Opened 5 years ago

Closed 5 years ago

#16199 closed New feature (fixed)

Create a secure cookie-based session backend

Reported by: floguy Owned by: nobody
Component: contrib.sessions Version: master
Severity: Normal Keywords:
Cc: Jannis Leidel Triage Stage: Accepted
Has patch: yes Needs documentation: yes
Needs tests: no Patch needs improvement: yes
Easy pickings: no UI/UX: no

Description

I have built a third-party implementation of this, but after talking to some core devs at DjangoCon.eu, it seems there's some interest in having this be in core.
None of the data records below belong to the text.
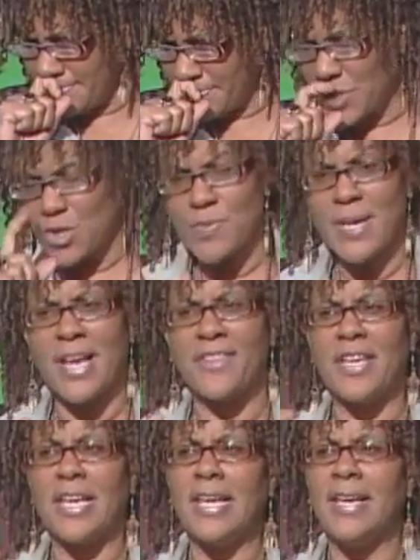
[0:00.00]
excuse me, at
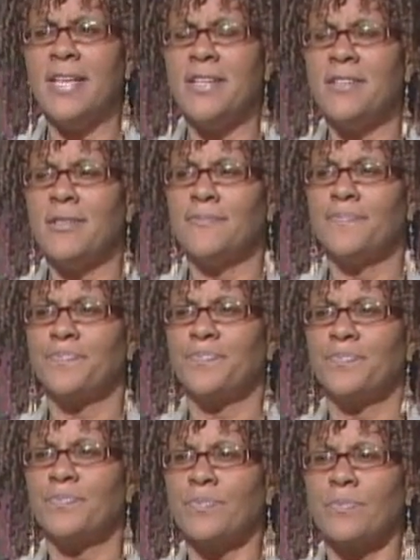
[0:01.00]
the end
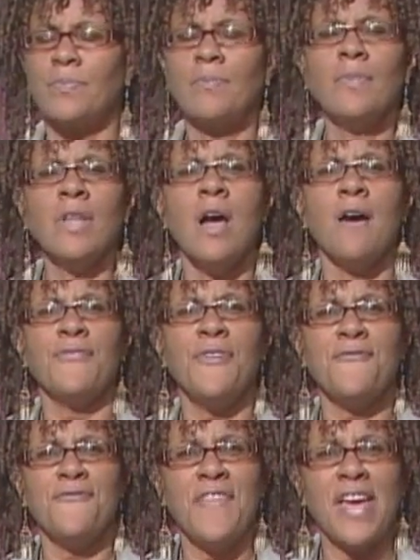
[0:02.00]
of
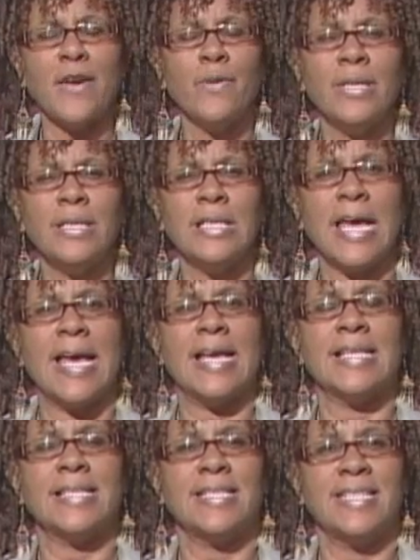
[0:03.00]
the very
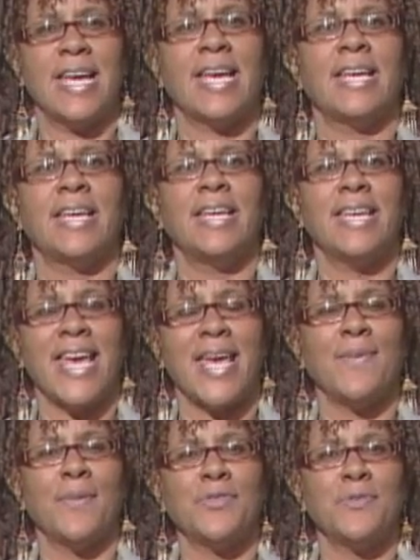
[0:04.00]
last day, he
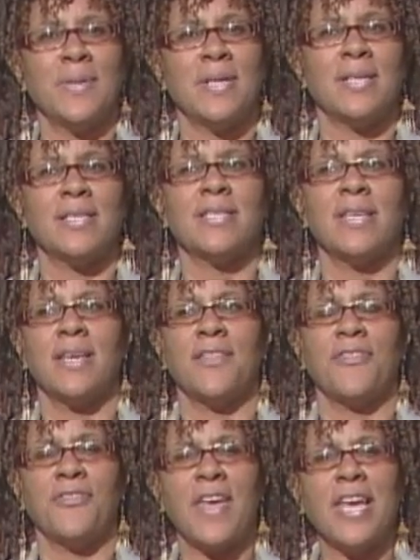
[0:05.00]
came up to me and said,
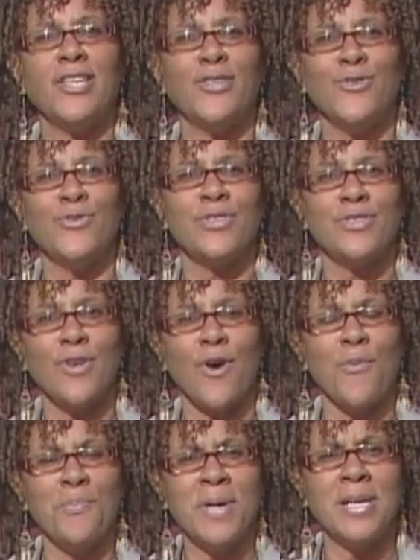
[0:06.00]
Thank you
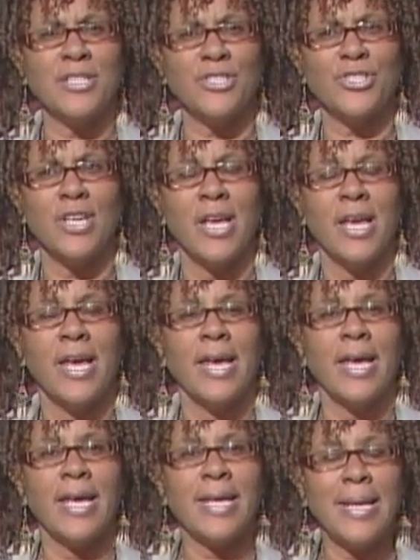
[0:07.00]
so much.
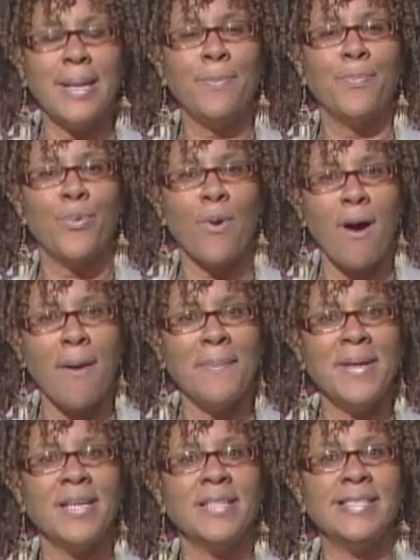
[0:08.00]
And he brought
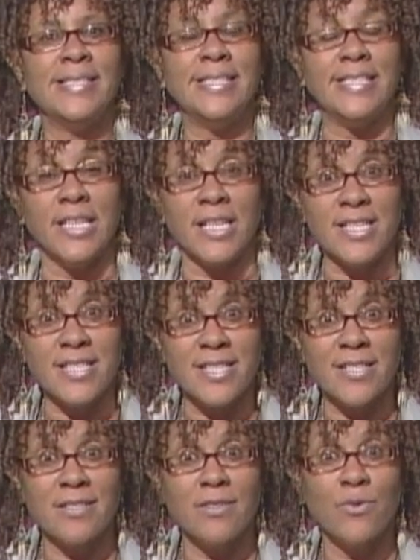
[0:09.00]
me a
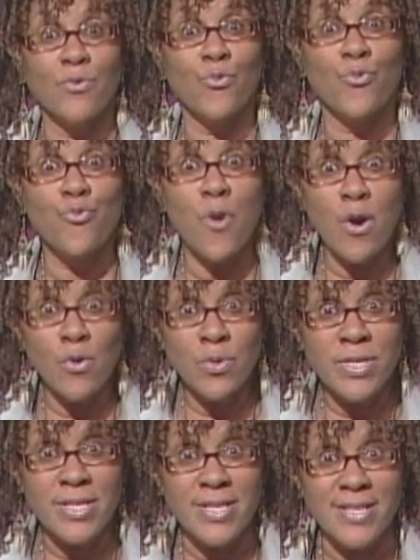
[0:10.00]
dozen
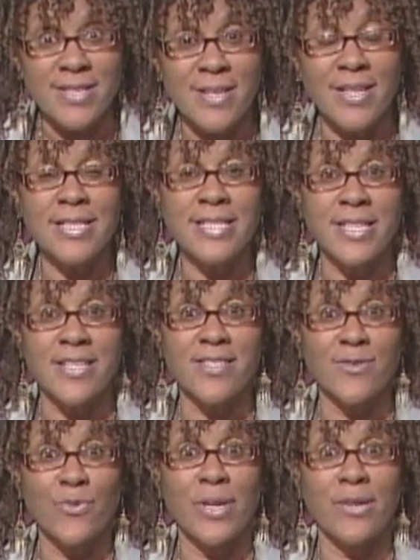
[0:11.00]
roses, a
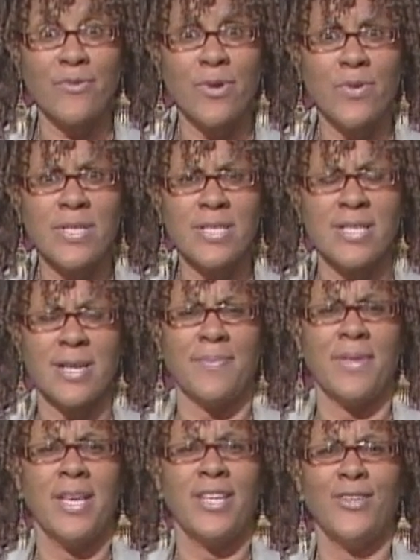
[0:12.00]
dozen red roses. And I'm,
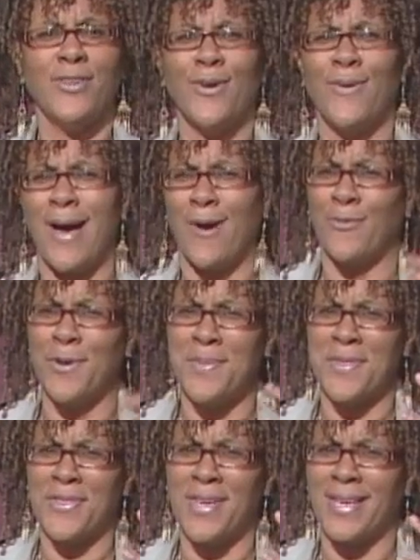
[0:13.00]
you know how
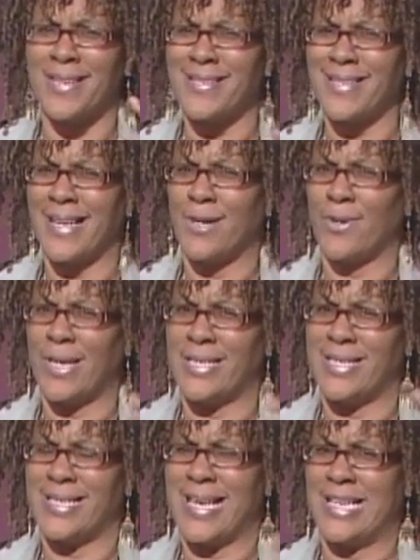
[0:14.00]
women think. It's like, okay, is
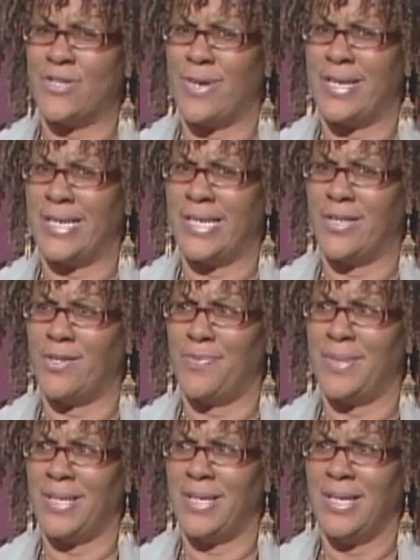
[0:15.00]
this guy trying to hit on
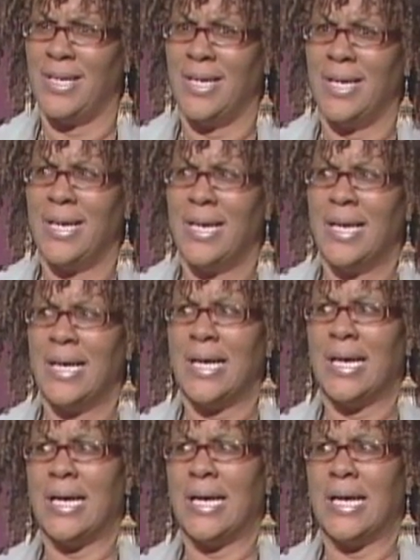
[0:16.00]
me?
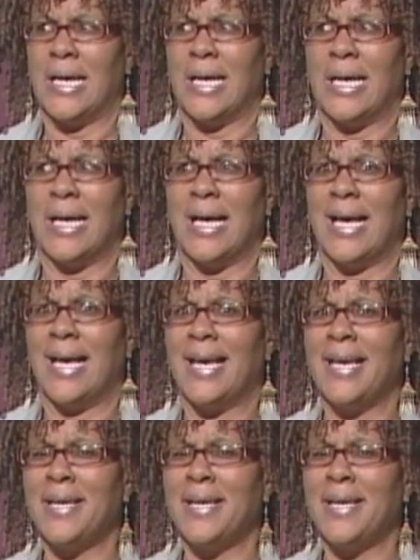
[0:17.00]
Uh, I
Here's my implementation: https://github.com/ericflo/django-cookie-sessions

There's really not a whole lot of code there, it passes all of Django's session tests, and it seems to work great (except the one that checks for existence, which doesn't make sense in a cookie backend, so that test is overwritten with a no-op.) Most of the code is here: https://github.com/ericflo/django-cookie-sessions/blob/master/cookiesessions/engine.py

Attachments (7)

16199.1.diff (5.1 KB) - added by Jannis Leidel 5 years ago.
Ported over Eric's backend
16199.2.diff (5.1 KB) - added by Jannis Leidel 5 years ago.
d'oh, fixing typo in tests
16199.3.diff (6.2 KB) - added by Jannis Leidel 5 years ago.
updated backend to use pickle
16199.4.diff (10.0 KB) - added by Jannis Leidel 5 years ago.
Updated docs with warning and cleaned up tests slightly
16199.5.diff (10.5 KB) - added by Jannis Leidel 5 years ago.
moar warnings
16199.6.diff (12.0 KB) - added by Jannis Leidel 5 years ago.
release notes
16199.7.diff (17.4 KB) - added by Jannis Leidel 5 years ago.
Removed code duplication and disabled test.

Download all attachments as: .zip

Change History (22)

comment:1 Changed 5 years ago by Aymeric Augustin

Needs documentation: unset
Needs tests: unset
Patch needs improvement: unset
Triage Stage: UnreviewedDesign decision needed

comment:2 Changed 5 years ago by Aymeric Augustin

(not marking as Accepted because this is a large change and I haven't seen a decision by a core developer yet)

comment:3 Changed 5 years ago by Jannis Leidel

Triage Stage: Design decision neededAccepted

Oh definitely accepted, I was one of the core devs Eric talked to in Amsterdam.

Changed 5 years ago by Jannis Leidel

Attachment: 16199.1.diff added

Ported over Eric's backend

comment:4 Changed 5 years ago by Jannis Leidel

Has patch: set

comment:5 Changed 5 years ago by Florian Apolloner

Needs documentation: set
Patch needs improvement: set

This backend uses signing.dumps which writes the data using JSON, which difers from the other backends which do use pickle. The docs should point that out (eg you can put arbitrary data into the session) and probably also add a warning that the data is just signed and not encrypted…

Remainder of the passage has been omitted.